Oui, lorsque le professeur opère un zoom à l’échelle individuelle et obtient le journal de bord du travail d’un individu et de sa dynamique de travail. Mais ce type d’opérations est très chronophage et reste peu réalisé par les enseignants. L’usage des learning analytics à des échelles plus larges est également intéressant. Personnellement, je les utilise le plus souvent à l’échelle d’un groupe d’étudiants pour observer la dynamique des processus d’engagement. Si je constate qu’une partie de la classe ne se connecte plus aux réunions en ligne, c’est qu’il y a un problème. Je m’en sers pour l’orchestration de l’activité globale de la classe et comme outil de mesure de l’engagement des étudiants. Cela permet ainsi de savoir s’il y a une utilisation des ressources numériques, donc d’avoir une estimation du « retour sur investissement » des activités pédagogiques.

Les learning analytics sont souvent présentés comme un moyen d’individualiser les apprentissages. Qu’en est-il réellement ?

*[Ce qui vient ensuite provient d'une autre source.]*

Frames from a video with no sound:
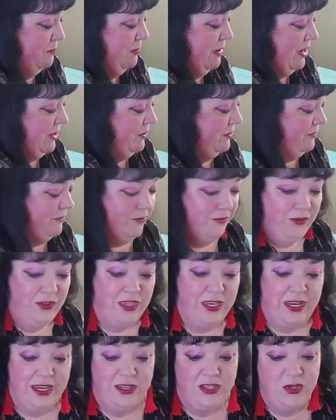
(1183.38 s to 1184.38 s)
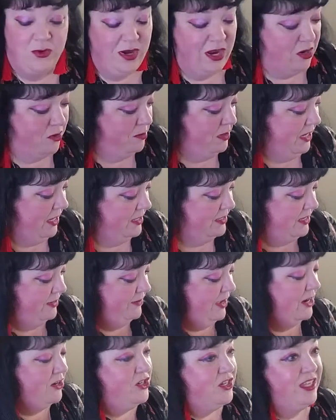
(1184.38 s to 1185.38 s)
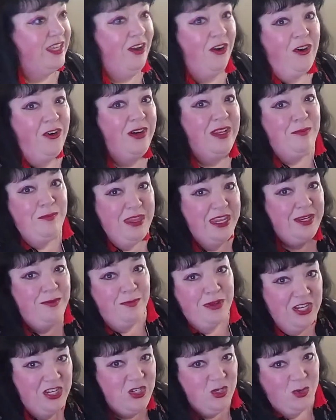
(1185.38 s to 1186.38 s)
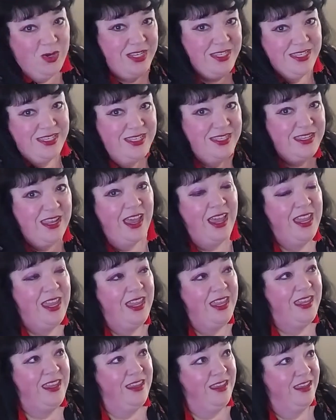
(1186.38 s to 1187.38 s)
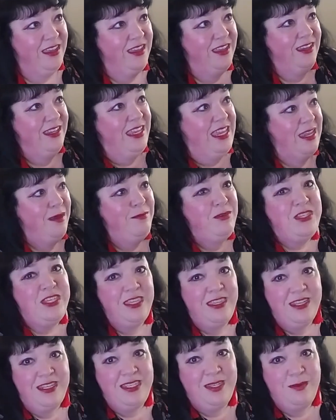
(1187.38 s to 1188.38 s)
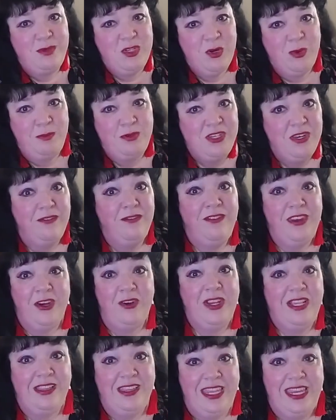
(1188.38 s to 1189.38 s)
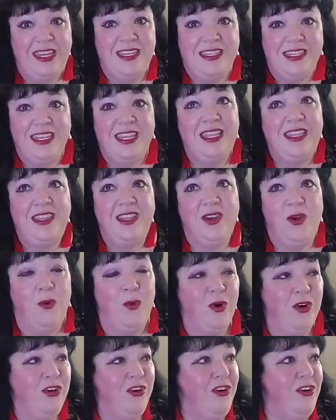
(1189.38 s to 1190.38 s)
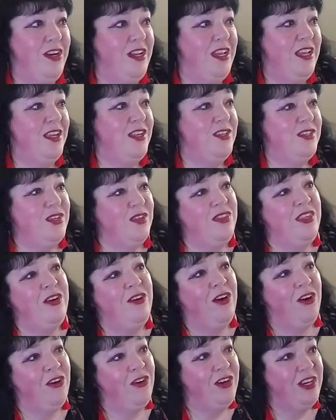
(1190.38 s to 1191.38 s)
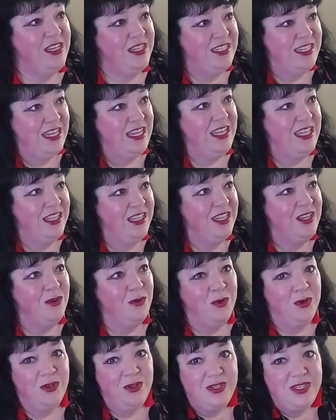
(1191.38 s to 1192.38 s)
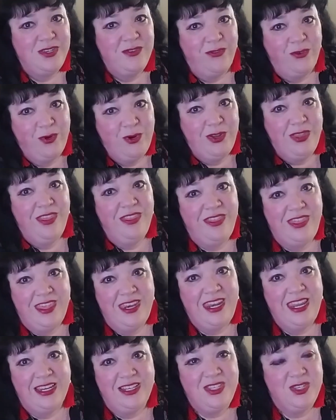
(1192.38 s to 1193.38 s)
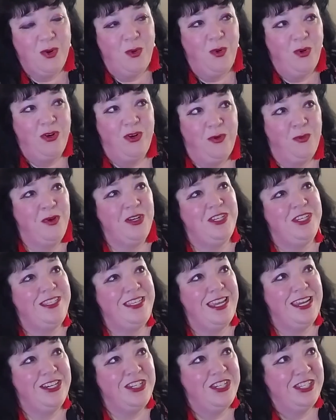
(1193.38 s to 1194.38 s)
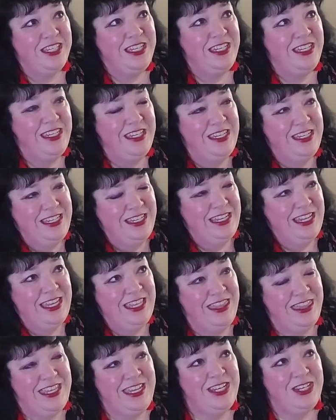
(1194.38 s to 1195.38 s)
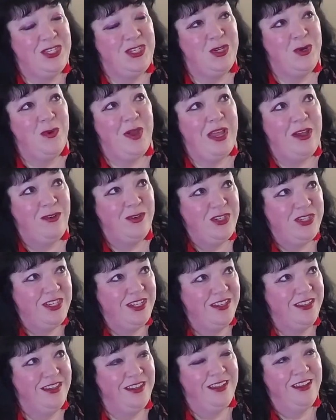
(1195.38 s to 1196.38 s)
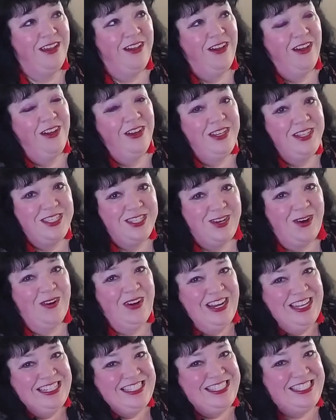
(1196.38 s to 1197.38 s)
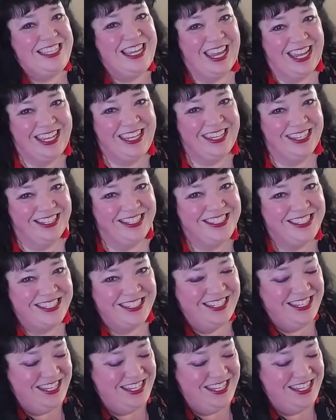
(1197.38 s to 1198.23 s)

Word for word: better for the next round because I've actually already made my choices. I came to this subscription very late in the quarter, so they're already taking the orders for the next quarter, which is actually, I think, due out August 22nd.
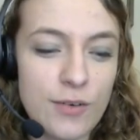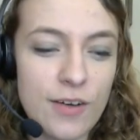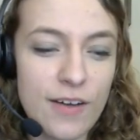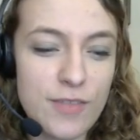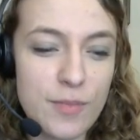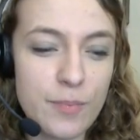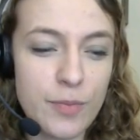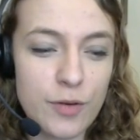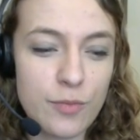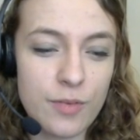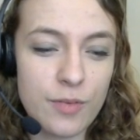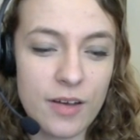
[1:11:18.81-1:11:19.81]
of
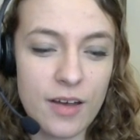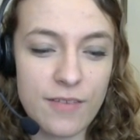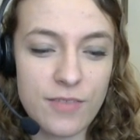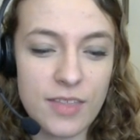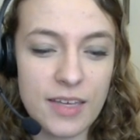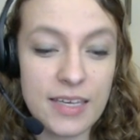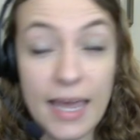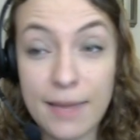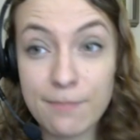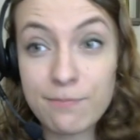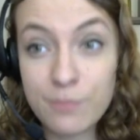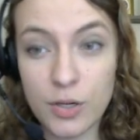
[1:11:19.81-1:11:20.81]
the game
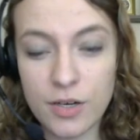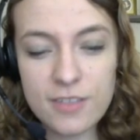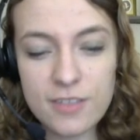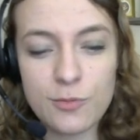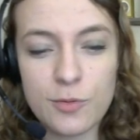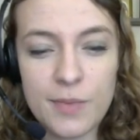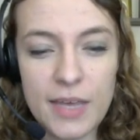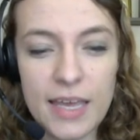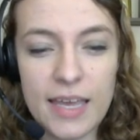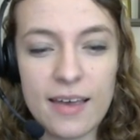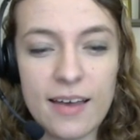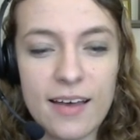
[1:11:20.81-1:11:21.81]
books will
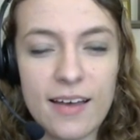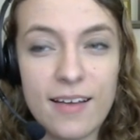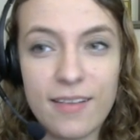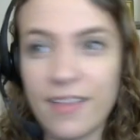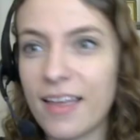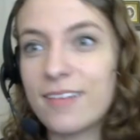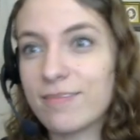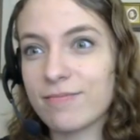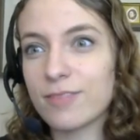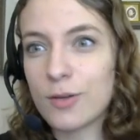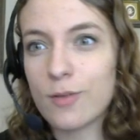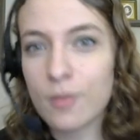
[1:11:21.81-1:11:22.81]
be like
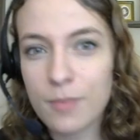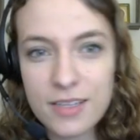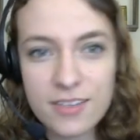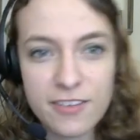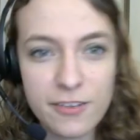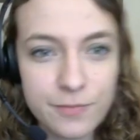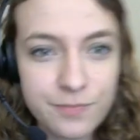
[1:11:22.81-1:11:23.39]
new to me too.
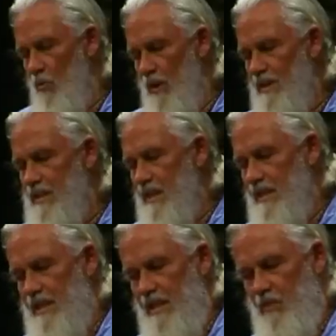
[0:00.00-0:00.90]
one
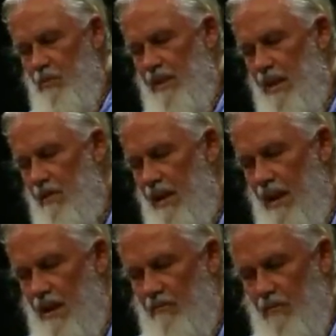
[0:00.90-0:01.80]
succeeds without
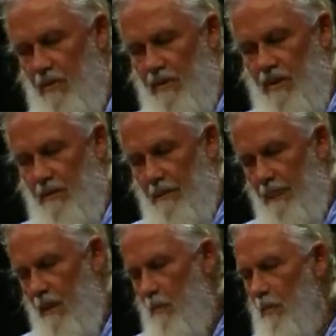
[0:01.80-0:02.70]
effort.
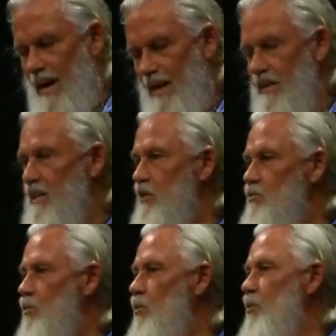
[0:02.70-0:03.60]
Mind
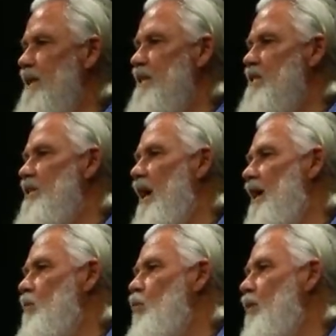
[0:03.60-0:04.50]
control is
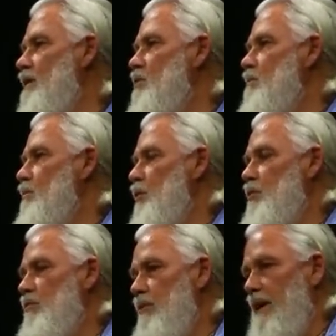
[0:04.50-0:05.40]
not one's
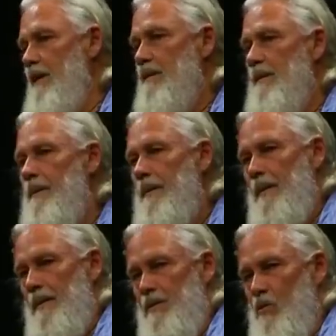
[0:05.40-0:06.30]
birthright.
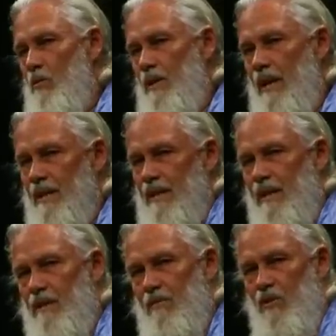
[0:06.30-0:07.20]
So the
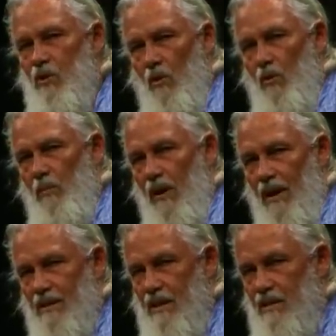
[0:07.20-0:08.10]
idea of this whole
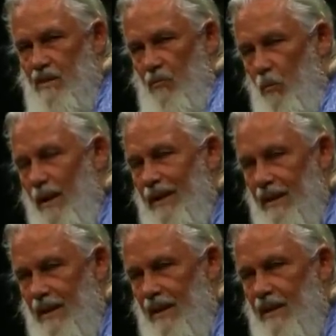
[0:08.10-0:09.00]
process of
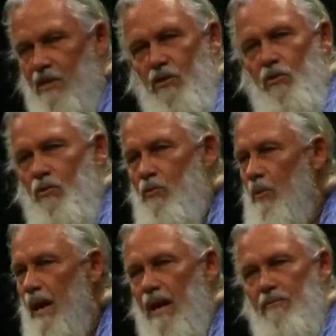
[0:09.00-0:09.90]
awakening is you
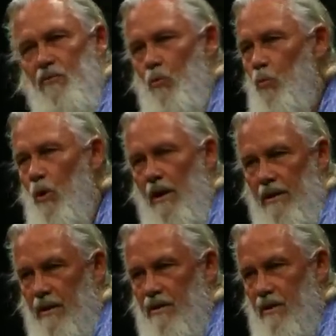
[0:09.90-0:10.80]
have to want
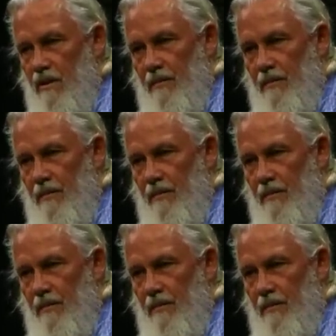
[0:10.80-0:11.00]
it.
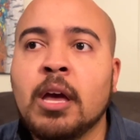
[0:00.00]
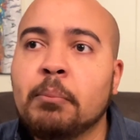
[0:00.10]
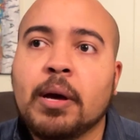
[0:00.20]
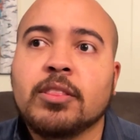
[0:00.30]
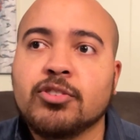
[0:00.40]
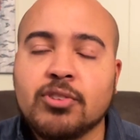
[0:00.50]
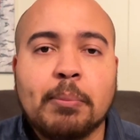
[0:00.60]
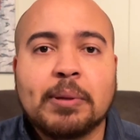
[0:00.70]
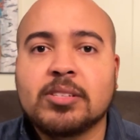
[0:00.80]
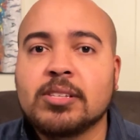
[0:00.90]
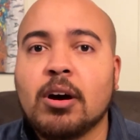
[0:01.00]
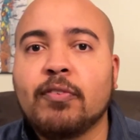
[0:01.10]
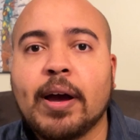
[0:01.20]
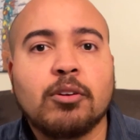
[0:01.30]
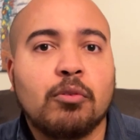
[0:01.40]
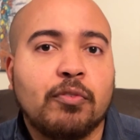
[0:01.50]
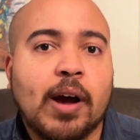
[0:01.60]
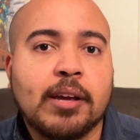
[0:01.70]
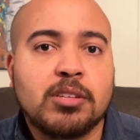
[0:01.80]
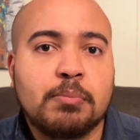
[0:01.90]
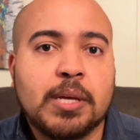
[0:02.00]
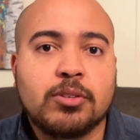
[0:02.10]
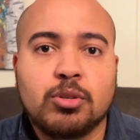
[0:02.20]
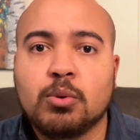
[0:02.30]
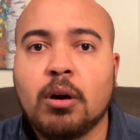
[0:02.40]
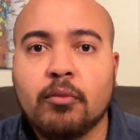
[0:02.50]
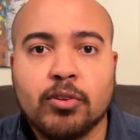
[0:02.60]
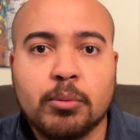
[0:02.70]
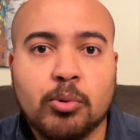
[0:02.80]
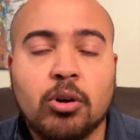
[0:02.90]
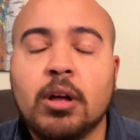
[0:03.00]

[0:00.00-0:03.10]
but the strap itself I don't find to be too comfortable.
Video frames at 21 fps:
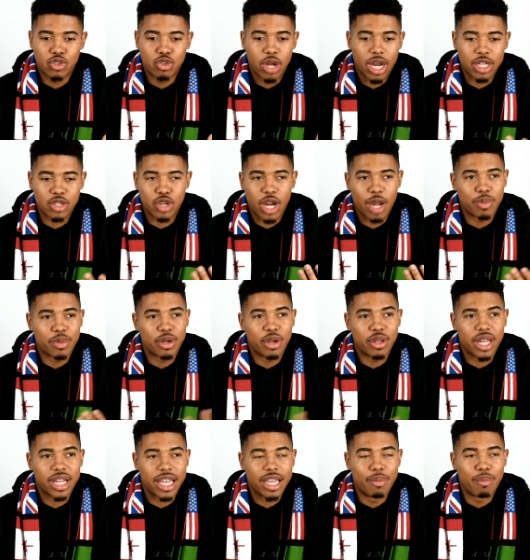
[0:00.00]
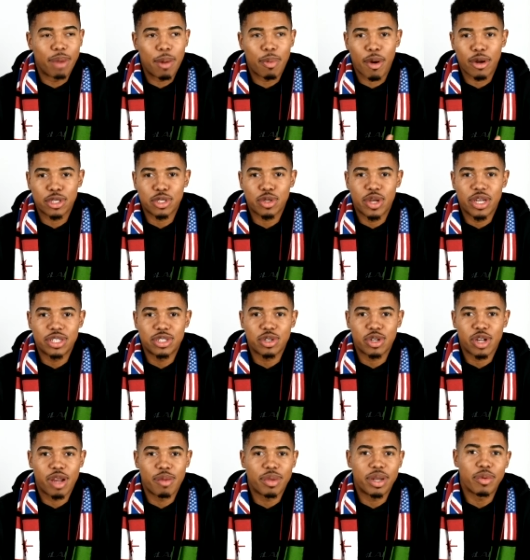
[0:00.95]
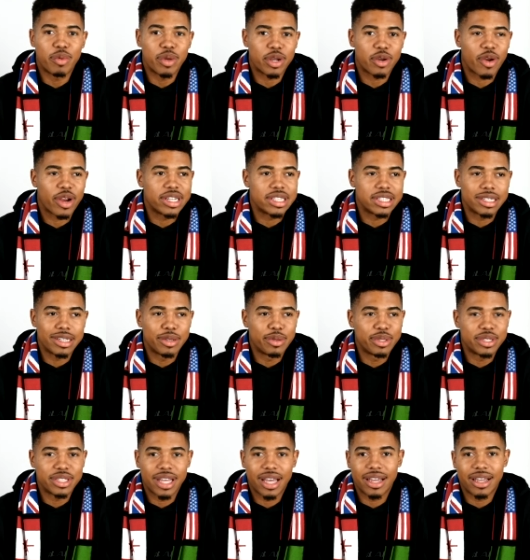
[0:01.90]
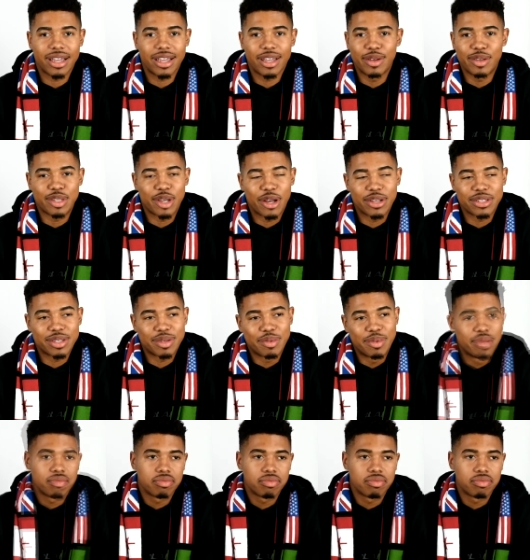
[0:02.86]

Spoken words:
I dropped it on like my personal Instagram, and it went crazy. It was awesome.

C’est seulement lorsqu’on les observe à une échelle individuelle que les learning analytics permettent de personnaliser les apprentissages. Pour moi, elles restent une forme d’individualisation de la surveillance de l’assiduité. Par ailleurs, la fonction des learning analytics dépend de la fonction du dispositif d’apprentissage. Par exemple, dans une logique d’activités prescrites, c’est-à-dire de parcours d’apprentissage fixés par l’enseignant, leslearning analytics permettent d’observer l’écart entre ce qui est prescrit et ce qui est réellement réalisé par les étudiants. Dans une logique d’éducation non prescrite, c’est-à-dire si on « lâche » les étudiants sur une plateforme et qu’ils ont la liberté de suivre les cours qu’ils choisissent, les learning analytics permettent d’avoir une idée sur leur engagement spontané et leurs activités d’apprentissage. C’est dans ce dernier cas qu’une certaine forme d’individualisation des apprentissages est possible. Néanmoins, les dispositifs à construire pour que les learning analytics puissent servir à coller au plus près des besoins de chaque étudiant sont très complexes, et l’usage des traces pour individualiser les apprentissages est, à ce stade, très peu fréquent en raison du temps de travail supplémentaire qu’il exige.

Selon vous, comment leur usage évoluera-t-il dans les prochaines années ?

Il peut évoluer dans le bon sens à certaines conditions. À ce stade, ce qui pose problème est le manque de formation des enseignants. Il existe un danger de mauvaise utilisation et de mauvaise interprétation des learning analytics, qui pourrait induire des inégalités de notations préjudiciables pour les étudiants. Il faut également considérer le risque que les étudiants, s’ils comprennent qu’ils sont notés par rapport aux learning analytics, puissent artificiellement gonfler certains indicateurs (qui sont sans lien avec les apprentissages réels) pour améliorer leurs évaluations.